(Content Note: Disability, Consent)
Dear Programing Executives At ABC Family:
For some reason, you remain convinced that storyarcs where a teenage girl develops a crush on an adult authority figure, and said authority figure reciprocates their affection, has enough value to keep bringing them up in your shows.
You are wrong.
These stories are not interesting or sexy. They do not make me feel sympathy for any of the characters involved. What they actually do is turn a show that was about people who tried and managed to be mostly good despite their flaws–I’m talking about Switched at Birth here–and turns it into something tawdry. And I do not need any more tawdriness in my TV, thank you very much–that’s what Revenge and reruns of Melrose Place are for, and Switched at Birth will never be as good at it as those shows are.
Daphne and Jeff are two interesting characters with lots to say about the human condition. The episode that introduced the latter had some interesting scenes dealing with the privilege held by his staff as able-bodied people, and about what compromises he as the Chef could and should make in order to accommodate Daphne (who, for non-watchers, is Deaf) into his kitchen. And Daphne has always been a compelling character.

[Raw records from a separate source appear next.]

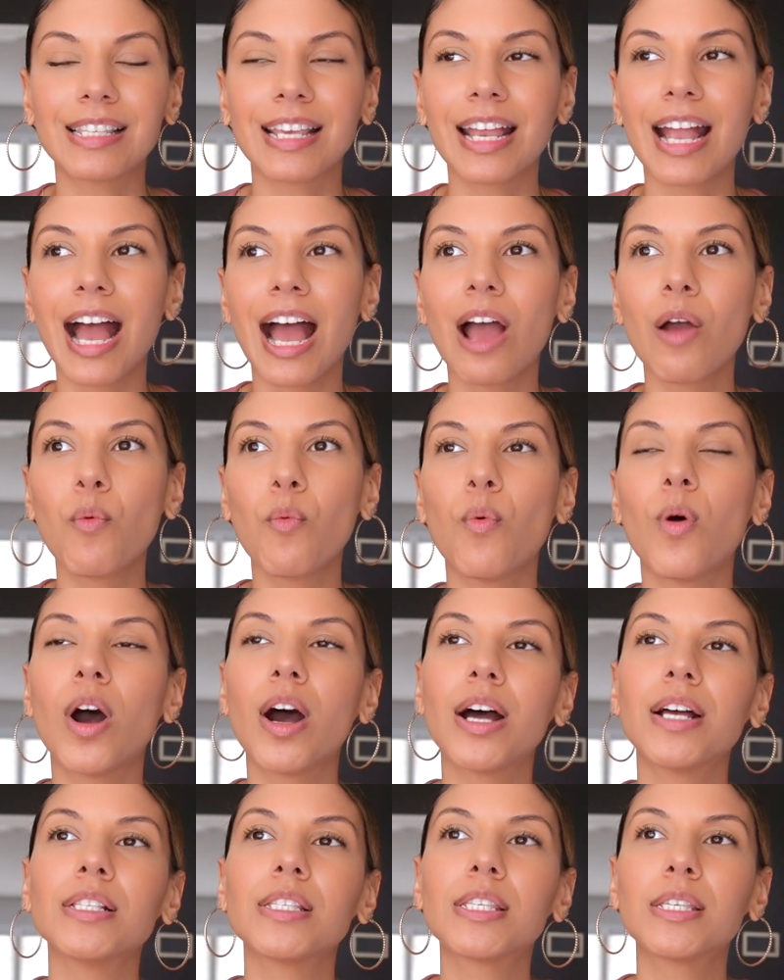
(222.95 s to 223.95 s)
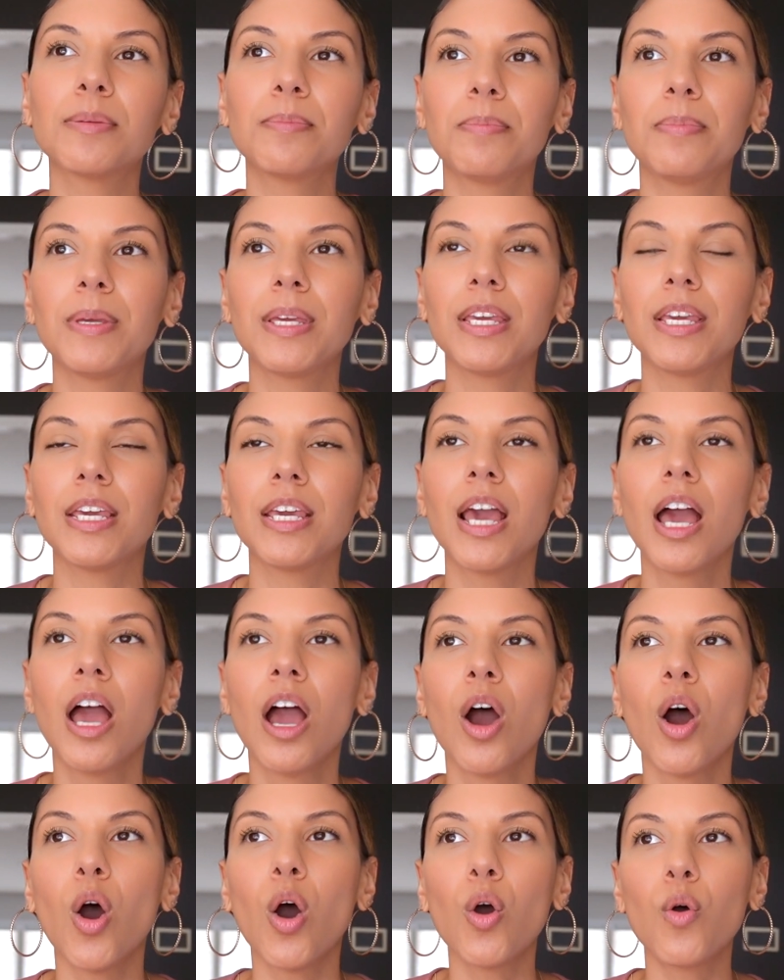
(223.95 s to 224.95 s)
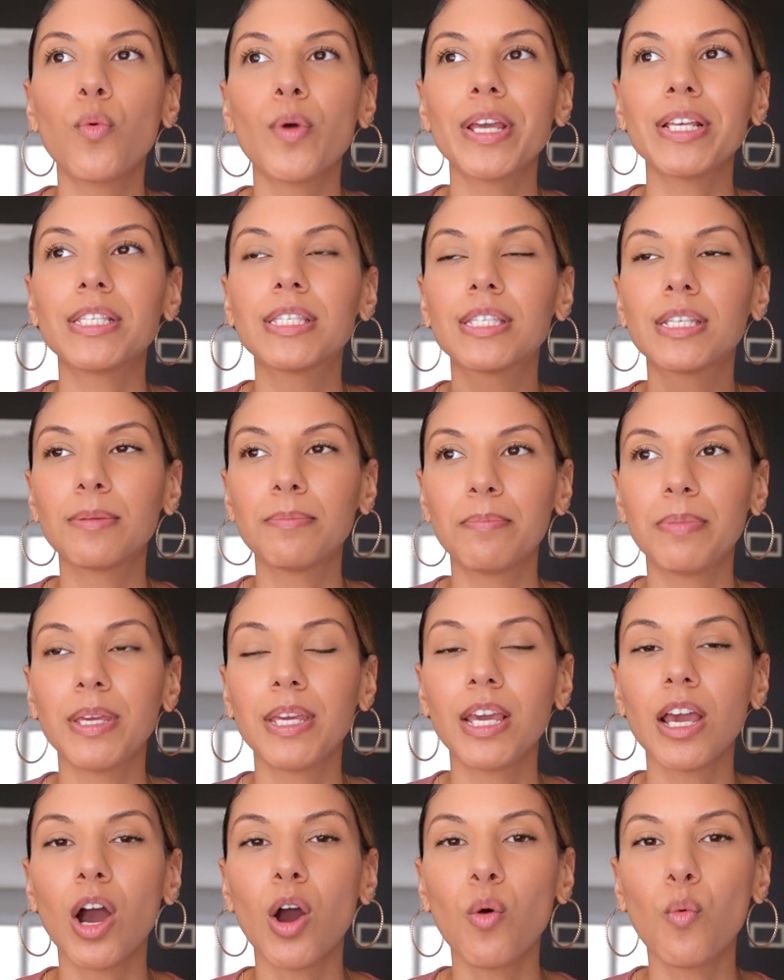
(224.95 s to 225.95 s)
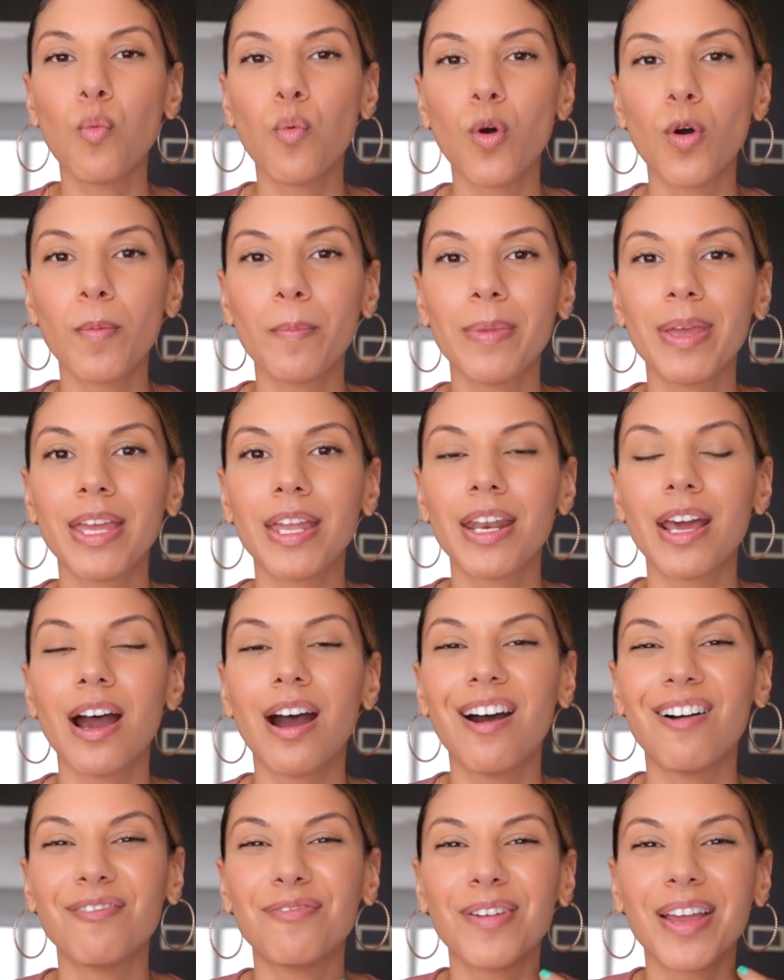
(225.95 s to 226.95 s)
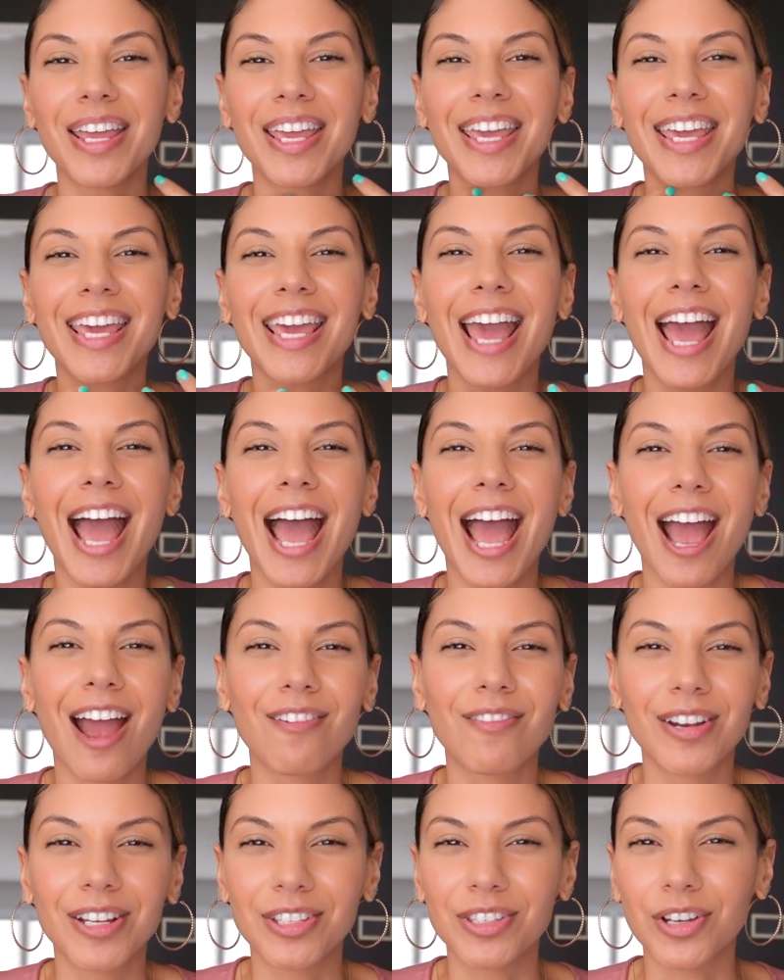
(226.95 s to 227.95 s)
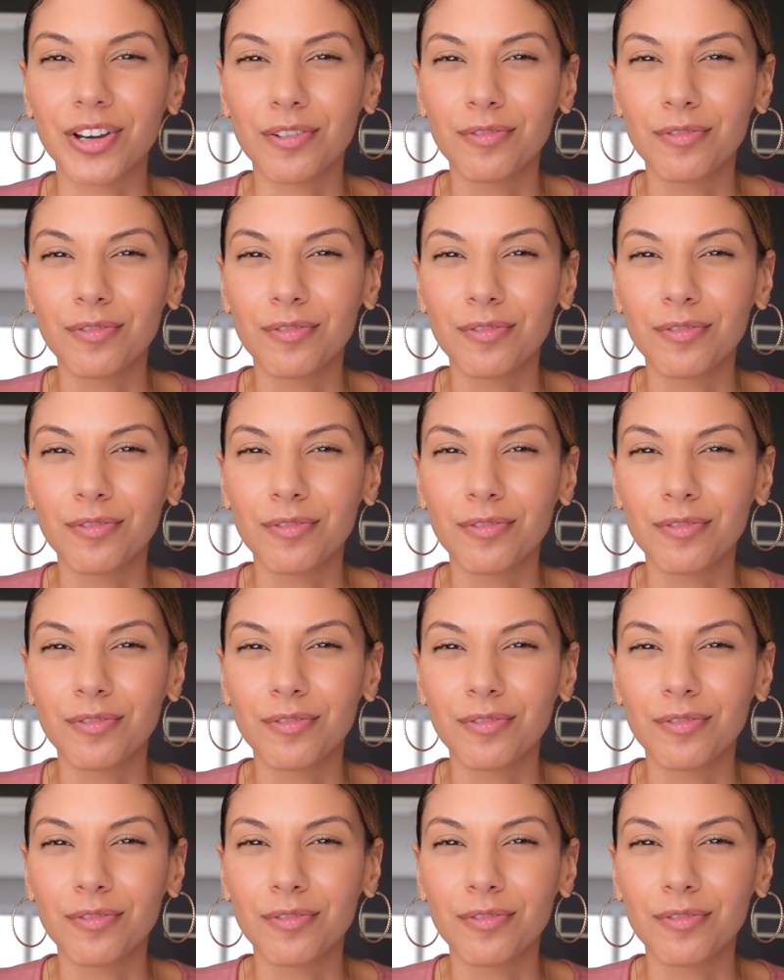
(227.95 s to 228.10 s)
Like I want to be always to be a woman of character,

Having them begin a romance doesn’t tell me much about any of the interesting parts of either character, and it sure as fuck doesn’t make them more likeable.
Instead, I’m left wondering just what Daphne thinks she has in common with her boss. And how Jeff sleeps at night, knowing that the farther he takes this, the more likely he is to end up in jail (already his employees know about their relationship; I’m not sure if they know Daphne’s age). And it makes me wonder just why is it that any of the adults who have an inkling of what is going on aren’t freaking out about it. At least in Scott Pilgrim, everybody acknowledged that Scott was being an ass for dating Knives.

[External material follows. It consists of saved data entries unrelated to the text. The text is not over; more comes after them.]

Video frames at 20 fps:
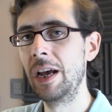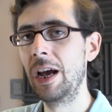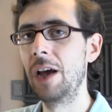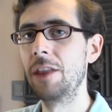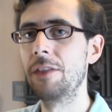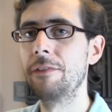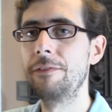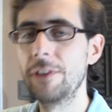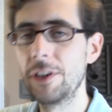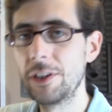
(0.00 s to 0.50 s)

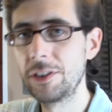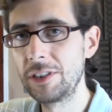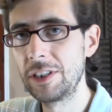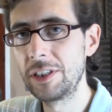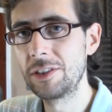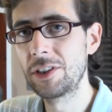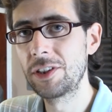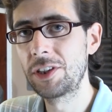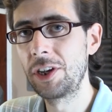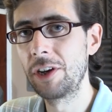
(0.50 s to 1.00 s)
Uh, the first
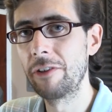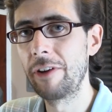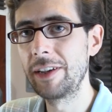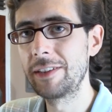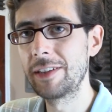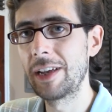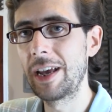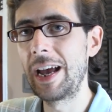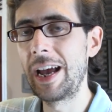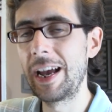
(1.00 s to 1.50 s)
is the
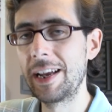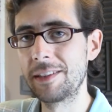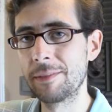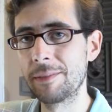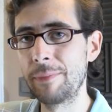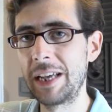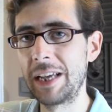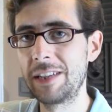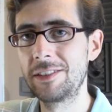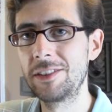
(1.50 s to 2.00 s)
curator at
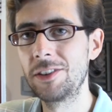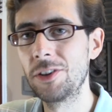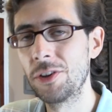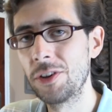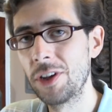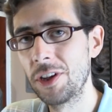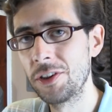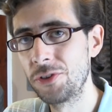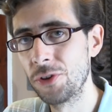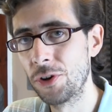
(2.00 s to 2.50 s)

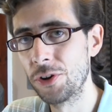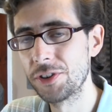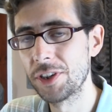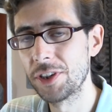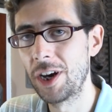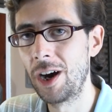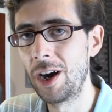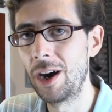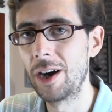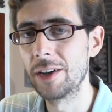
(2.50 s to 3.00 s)

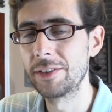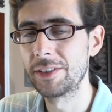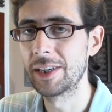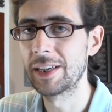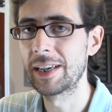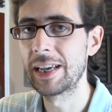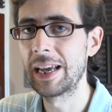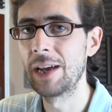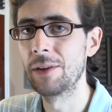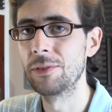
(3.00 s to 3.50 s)
mastodon.art
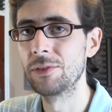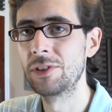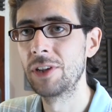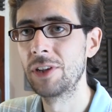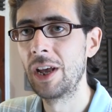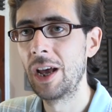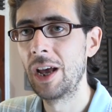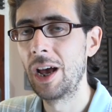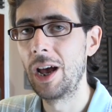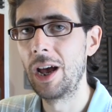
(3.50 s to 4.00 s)
account.
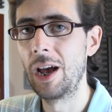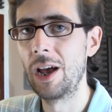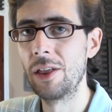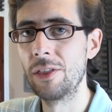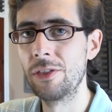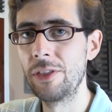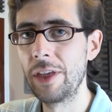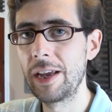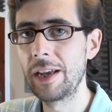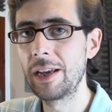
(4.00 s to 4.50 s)
Uh,
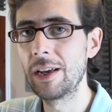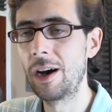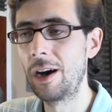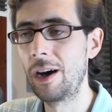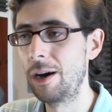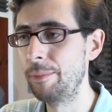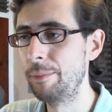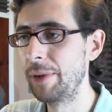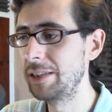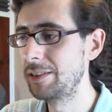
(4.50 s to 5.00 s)
they
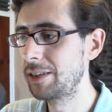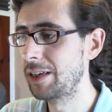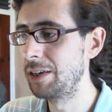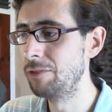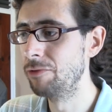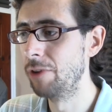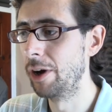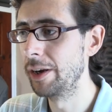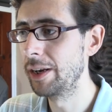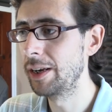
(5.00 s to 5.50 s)
are
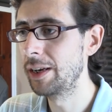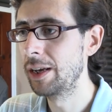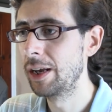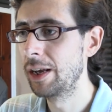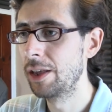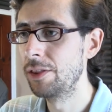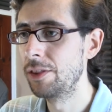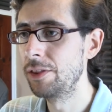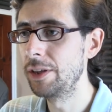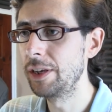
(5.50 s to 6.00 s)
basically running
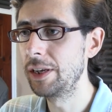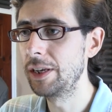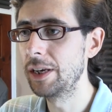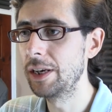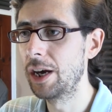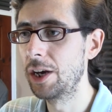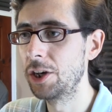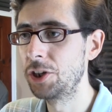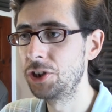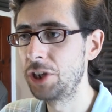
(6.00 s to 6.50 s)
the
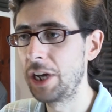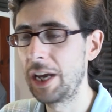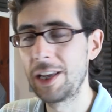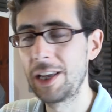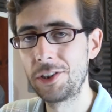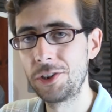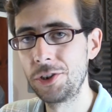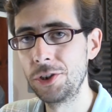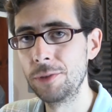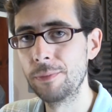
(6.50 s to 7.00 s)
uh,
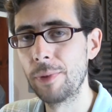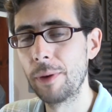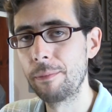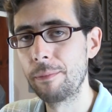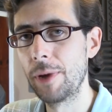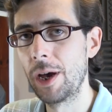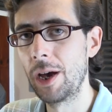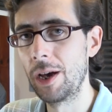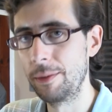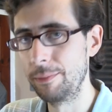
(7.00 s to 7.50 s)
ShareTube
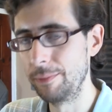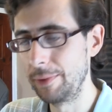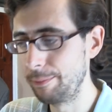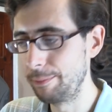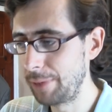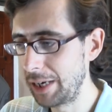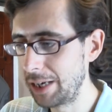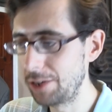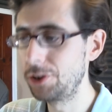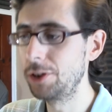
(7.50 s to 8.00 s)
um,
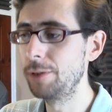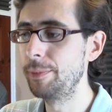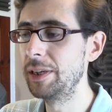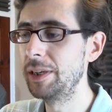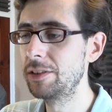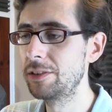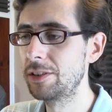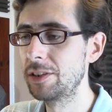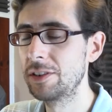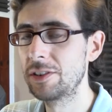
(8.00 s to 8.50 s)
PeerTube
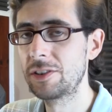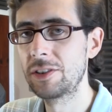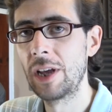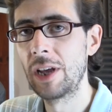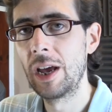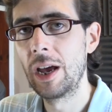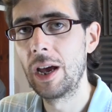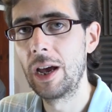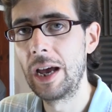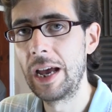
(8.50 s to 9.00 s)
instance,
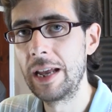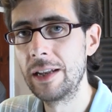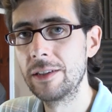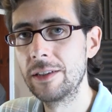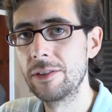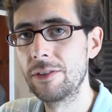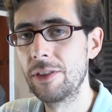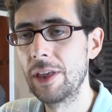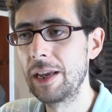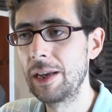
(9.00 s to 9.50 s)
uh,
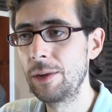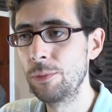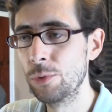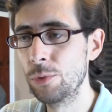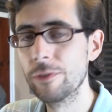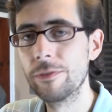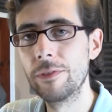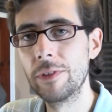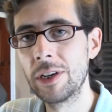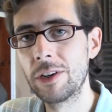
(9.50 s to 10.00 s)
and they
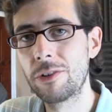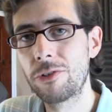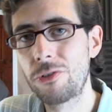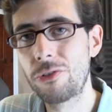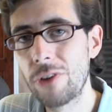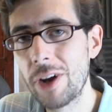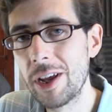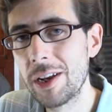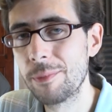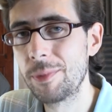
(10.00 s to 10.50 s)
were
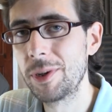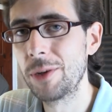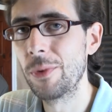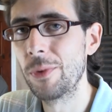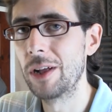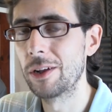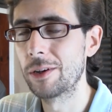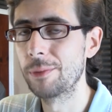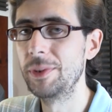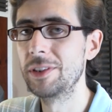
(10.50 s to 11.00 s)
incredibly
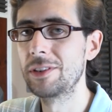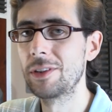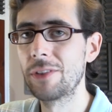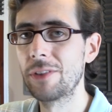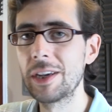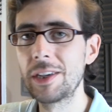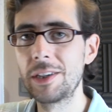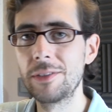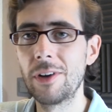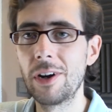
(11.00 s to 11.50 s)
welcoming. So
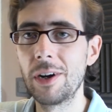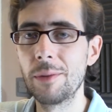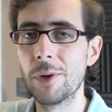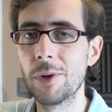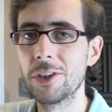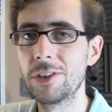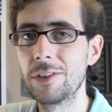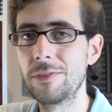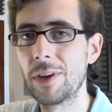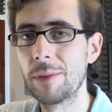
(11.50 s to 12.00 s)
thank you very
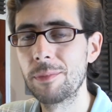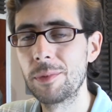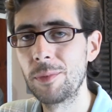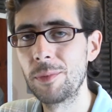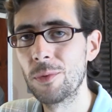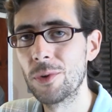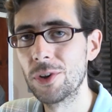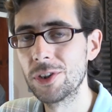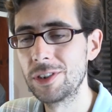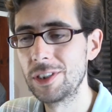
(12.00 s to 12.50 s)
much if you happen to
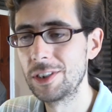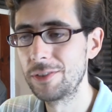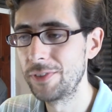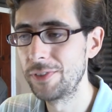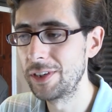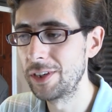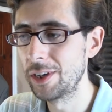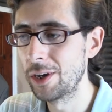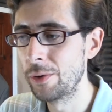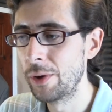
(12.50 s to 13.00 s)
be watching this
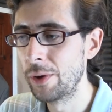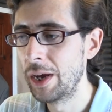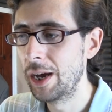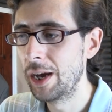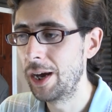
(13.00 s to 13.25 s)
video.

Yes, teenagers sometimes crush on older people. Sometimes, those older people are even authority figures. This is fine. In rare cases, those teenagers with crushes on their bosses may even attempt to begin something. This is less fine, but forgivable–not knowing better doesn’t make them bad people. However, what is neither fine nor forgivable is when the older person reciprocates. They can’t afford not to know better, and those who fail to do the right thing and say “no” are not good people, in my book. So stop trying to pretend they are, ABC Family.